— YOUR GOAL —
Reproduce the data that follows in its entirety, character for character.

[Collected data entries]
□ □ □ □ □ □ □
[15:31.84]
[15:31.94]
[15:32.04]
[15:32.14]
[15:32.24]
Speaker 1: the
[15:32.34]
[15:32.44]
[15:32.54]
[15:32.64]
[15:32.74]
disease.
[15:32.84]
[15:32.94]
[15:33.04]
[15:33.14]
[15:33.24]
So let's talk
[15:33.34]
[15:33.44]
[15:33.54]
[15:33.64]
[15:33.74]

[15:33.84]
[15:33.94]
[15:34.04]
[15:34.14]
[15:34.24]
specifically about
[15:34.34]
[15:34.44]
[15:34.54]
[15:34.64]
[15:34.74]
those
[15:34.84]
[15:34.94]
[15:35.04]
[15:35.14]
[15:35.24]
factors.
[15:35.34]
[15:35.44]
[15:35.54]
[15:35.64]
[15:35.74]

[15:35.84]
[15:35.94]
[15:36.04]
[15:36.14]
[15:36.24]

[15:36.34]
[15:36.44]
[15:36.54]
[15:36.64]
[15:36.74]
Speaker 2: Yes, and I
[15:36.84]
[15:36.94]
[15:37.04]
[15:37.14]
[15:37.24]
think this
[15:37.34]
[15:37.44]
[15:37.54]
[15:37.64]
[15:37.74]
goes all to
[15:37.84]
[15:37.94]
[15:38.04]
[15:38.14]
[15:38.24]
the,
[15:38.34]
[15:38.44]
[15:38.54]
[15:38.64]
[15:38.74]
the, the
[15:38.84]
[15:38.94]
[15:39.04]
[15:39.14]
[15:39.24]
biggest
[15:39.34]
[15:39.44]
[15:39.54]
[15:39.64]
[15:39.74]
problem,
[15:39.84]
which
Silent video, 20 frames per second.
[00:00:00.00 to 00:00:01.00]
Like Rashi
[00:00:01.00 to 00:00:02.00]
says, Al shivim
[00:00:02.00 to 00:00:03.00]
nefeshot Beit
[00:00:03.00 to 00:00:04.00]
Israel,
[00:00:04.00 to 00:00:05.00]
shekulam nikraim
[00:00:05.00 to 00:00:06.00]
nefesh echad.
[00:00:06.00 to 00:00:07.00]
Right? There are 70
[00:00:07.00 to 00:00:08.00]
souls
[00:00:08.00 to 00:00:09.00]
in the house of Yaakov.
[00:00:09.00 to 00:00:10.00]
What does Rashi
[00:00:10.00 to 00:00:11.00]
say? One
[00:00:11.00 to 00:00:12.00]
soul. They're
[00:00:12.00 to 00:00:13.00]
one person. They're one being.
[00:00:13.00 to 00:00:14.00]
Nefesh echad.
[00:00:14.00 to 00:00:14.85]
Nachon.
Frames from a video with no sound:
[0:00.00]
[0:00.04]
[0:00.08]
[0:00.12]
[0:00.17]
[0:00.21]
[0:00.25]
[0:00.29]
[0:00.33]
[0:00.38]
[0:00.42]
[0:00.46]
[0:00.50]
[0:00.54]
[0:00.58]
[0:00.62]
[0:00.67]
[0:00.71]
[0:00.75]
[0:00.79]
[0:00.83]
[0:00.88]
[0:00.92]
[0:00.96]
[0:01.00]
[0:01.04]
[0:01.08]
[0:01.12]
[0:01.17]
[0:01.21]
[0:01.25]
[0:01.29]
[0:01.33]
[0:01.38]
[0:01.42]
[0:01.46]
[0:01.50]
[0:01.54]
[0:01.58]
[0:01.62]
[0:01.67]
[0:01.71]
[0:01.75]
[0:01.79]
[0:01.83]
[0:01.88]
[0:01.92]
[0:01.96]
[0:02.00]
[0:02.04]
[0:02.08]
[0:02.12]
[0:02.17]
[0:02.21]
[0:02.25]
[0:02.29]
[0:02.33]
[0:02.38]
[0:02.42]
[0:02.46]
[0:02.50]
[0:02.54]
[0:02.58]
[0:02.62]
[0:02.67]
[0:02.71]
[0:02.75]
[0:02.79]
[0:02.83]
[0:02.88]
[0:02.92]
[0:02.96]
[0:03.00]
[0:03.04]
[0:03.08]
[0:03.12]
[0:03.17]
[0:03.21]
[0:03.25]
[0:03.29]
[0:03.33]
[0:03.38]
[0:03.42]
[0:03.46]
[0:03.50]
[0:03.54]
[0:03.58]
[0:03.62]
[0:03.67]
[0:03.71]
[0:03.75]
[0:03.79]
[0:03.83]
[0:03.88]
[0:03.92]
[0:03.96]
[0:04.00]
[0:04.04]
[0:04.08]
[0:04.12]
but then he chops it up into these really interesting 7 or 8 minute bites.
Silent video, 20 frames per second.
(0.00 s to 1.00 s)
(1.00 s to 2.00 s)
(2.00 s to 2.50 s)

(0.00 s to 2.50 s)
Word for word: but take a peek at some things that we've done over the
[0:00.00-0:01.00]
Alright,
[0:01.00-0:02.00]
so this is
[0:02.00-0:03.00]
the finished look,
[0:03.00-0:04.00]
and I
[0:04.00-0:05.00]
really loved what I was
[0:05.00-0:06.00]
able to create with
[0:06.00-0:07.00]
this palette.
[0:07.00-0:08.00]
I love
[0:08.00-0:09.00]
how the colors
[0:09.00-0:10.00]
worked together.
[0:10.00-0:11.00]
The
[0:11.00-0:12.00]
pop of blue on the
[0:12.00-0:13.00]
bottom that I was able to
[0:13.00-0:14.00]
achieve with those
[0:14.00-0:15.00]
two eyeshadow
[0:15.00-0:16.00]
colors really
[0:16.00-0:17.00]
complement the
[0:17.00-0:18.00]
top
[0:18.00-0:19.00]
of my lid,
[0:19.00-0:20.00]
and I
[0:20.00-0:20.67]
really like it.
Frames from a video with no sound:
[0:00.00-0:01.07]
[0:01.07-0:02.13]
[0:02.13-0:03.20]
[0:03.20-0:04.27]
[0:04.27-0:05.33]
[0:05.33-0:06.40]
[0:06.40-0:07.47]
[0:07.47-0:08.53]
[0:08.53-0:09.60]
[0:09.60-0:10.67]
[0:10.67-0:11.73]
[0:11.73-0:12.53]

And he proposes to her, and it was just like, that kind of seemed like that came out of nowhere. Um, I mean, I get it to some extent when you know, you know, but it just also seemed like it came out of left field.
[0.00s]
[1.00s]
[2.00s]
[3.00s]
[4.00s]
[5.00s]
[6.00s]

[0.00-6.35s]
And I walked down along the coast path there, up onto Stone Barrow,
□ □ □ □ □ □ □
— WRITTEN RESPONSE —
[15:31.84]
[15:31.94]
[15:32.04]
[15:32.14]
[15:32.24]
Speaker 1: the
[15:32.34]
[15:32.44]
[15:32.54]
[15:32.64]
[15:32.74]
disease.
[15:32.84]
[15:32.94]
[15:33.04]
[15:33.14]
[15:33.24]
So let's talk
[15:33.34]
[15:33.44]
[15:33.54]
[15:33.64]
[15:33.74]

[15:33.84]
[15:33.94]
[15:34.04]
[15:34.14]
[15:34.24]
specifically about
[15:34.34]
[15:34.44]
[15:34.54]
[15:34.64]
[15:34.74]
those
[15:34.84]
[15:34.94]
[15:35.04]
[15:35.14]
[15:35.24]
factors.
[15:35.34]
[15:35.44]
[15:35.54]
[15:35.64]
[15:35.74]

[15:35.84]
[15:35.94]
[15:36.04]
[15:36.14]
[15:36.24]

[15:36.34]
[15:36.44]
[15:36.54]
[15:36.64]
[15:36.74]
Speaker 2: Yes, and I
[15:36.84]
[15:36.94]
[15:37.04]
[15:37.14]
[15:37.24]
think this
[15:37.34]
[15:37.44]
[15:37.54]
[15:37.64]
[15:37.74]
goes all to
[15:37.84]
[15:37.94]
[15:38.04]
[15:38.14]
[15:38.24]
the,
[15:38.34]
[15:38.44]
[15:38.54]
[15:38.64]
[15:38.74]
the, the
[15:38.84]
[15:38.94]
[15:39.04]
[15:39.14]
[15:39.24]
biggest
[15:39.34]
[15:39.44]
[15:39.54]
[15:39.64]
[15:39.74]
problem,
[15:39.84]
which
Silent video, 20 frames per second.
[00:00:00.00 to 00:00:01.00]
Like Rashi
[00:00:01.00 to 00:00:02.00]
says, Al shivim
[00:00:02.00 to 00:00:03.00]
nefeshot Beit
[00:00:03.00 to 00:00:04.00]
Israel,
[00:00:04.00 to 00:00:05.00]
shekulam nikraim
[00:00:05.00 to 00:00:06.00]
nefesh echad.
[00:00:06.00 to 00:00:07.00]
Right? There are 70
[00:00:07.00 to 00:00:08.00]
souls
[00:00:08.00 to 00:00:09.00]
in the house of Yaakov.
[00:00:09.00 to 00:00:10.00]
What does Rashi
[00:00:10.00 to 00:00:11.00]
say? One
[00:00:11.00 to 00:00:12.00]
soul. They're
[00:00:12.00 to 00:00:13.00]
one person. They're one being.
[00:00:13.00 to 00:00:14.00]
Nefesh echad.
[00:00:14.00 to 00:00:14.85]
Nachon.
Frames from a video with no sound:
[0:00.00]
[0:00.04]
[0:00.08]
[0:00.12]
[0:00.17]
[0:00.21]
[0:00.25]
[0:00.29]
[0:00.33]
[0:00.38]
[0:00.42]
[0:00.46]
[0:00.50]
[0:00.54]
[0:00.58]
[0:00.62]
[0:00.67]
[0:00.71]
[0:00.75]
[0:00.79]
[0:00.83]
[0:00.88]
[0:00.92]
[0:00.96]
[0:01.00]
[0:01.04]
[0:01.08]
[0:01.12]
[0:01.17]
[0:01.21]
[0:01.25]
[0:01.29]
[0:01.33]
[0:01.38]
[0:01.42]
[0:01.46]
[0:01.50]
[0:01.54]
[0:01.58]
[0:01.62]
[0:01.67]
[0:01.71]
[0:01.75]
[0:01.79]
[0:01.83]
[0:01.88]
[0:01.92]
[0:01.96]
[0:02.00]
[0:02.04]
[0:02.08]
[0:02.12]
[0:02.17]
[0:02.21]
[0:02.25]
[0:02.29]
[0:02.33]
[0:02.38]
[0:02.42]
[0:02.46]
[0:02.50]
[0:02.54]
[0:02.58]
[0:02.62]
[0:02.67]
[0:02.71]
[0:02.75]
[0:02.79]
[0:02.83]
[0:02.88]
[0:02.92]
[0:02.96]
[0:03.00]
[0:03.04]
[0:03.08]
[0:03.12]
[0:03.17]
[0:03.21]
[0:03.25]
[0:03.29]
[0:03.33]
[0:03.38]
[0:03.42]
[0:03.46]
[0:03.50]
[0:03.54]
[0:03.58]
[0:03.62]
[0:03.67]
[0:03.71]
[0:03.75]
[0:03.79]
[0:03.83]
[0:03.88]
[0:03.92]
[0:03.96]
[0:04.00]
[0:04.04]
[0:04.08]
[0:04.12]
but then he chops it up into these really interesting 7 or 8 minute bites.
Silent video, 20 frames per second.
(0.00 s to 1.00 s)
(1.00 s to 2.00 s)
(2.00 s to 2.50 s)

(0.00 s to 2.50 s)
Word for word: but take a peek at some things that we've done over the
[0:00.00-0:01.00]
Alright,
[0:01.00-0:02.00]
so this is
[0:02.00-0:03.00]
the finished look,
[0:03.00-0:04.00]
and I
[0:04.00-0:05.00]
really loved what I was
[0:05.00-0:06.00]
able to create with
[0:06.00-0:07.00]
this palette.
[0:07.00-0:08.00]
I love
[0:08.00-0:09.00]
how the colors
[0:09.00-0:10.00]
worked together.
[0:10.00-0:11.00]
The
[0:11.00-0:12.00]
pop of blue on the
[0:12.00-0:13.00]
bottom that I was able to
[0:13.00-0:14.00]
achieve with those
[0:14.00-0:15.00]
two eyeshadow
[0:15.00-0:16.00]
colors really
[0:16.00-0:17.00]
complement the
[0:17.00-0:18.00]
top
[0:18.00-0:19.00]
of my lid,
[0:19.00-0:20.00]
and I
[0:20.00-0:20.67]
really like it.
Frames from a video with no sound:
[0:00.00-0:01.07]
[0:01.07-0:02.13]
[0:02.13-0:03.20]
[0:03.20-0:04.27]
[0:04.27-0:05.33]
[0:05.33-0:06.40]
[0:06.40-0:07.47]
[0:07.47-0:08.53]
[0:08.53-0:09.60]
[0:09.60-0:10.67]
[0:10.67-0:11.73]
[0:11.73-0:12.53]

And he proposes to her, and it was just like, that kind of seemed like that came out of nowhere. Um, I mean, I get it to some extent when you know, you know, but it just also seemed like it came out of left field.
[0.00s]
[1.00s]
[2.00s]
[3.00s]
[4.00s]
[5.00s]
[6.00s]

[0.00-6.35s]
And I walked down along the coast path there, up onto Stone Barrow,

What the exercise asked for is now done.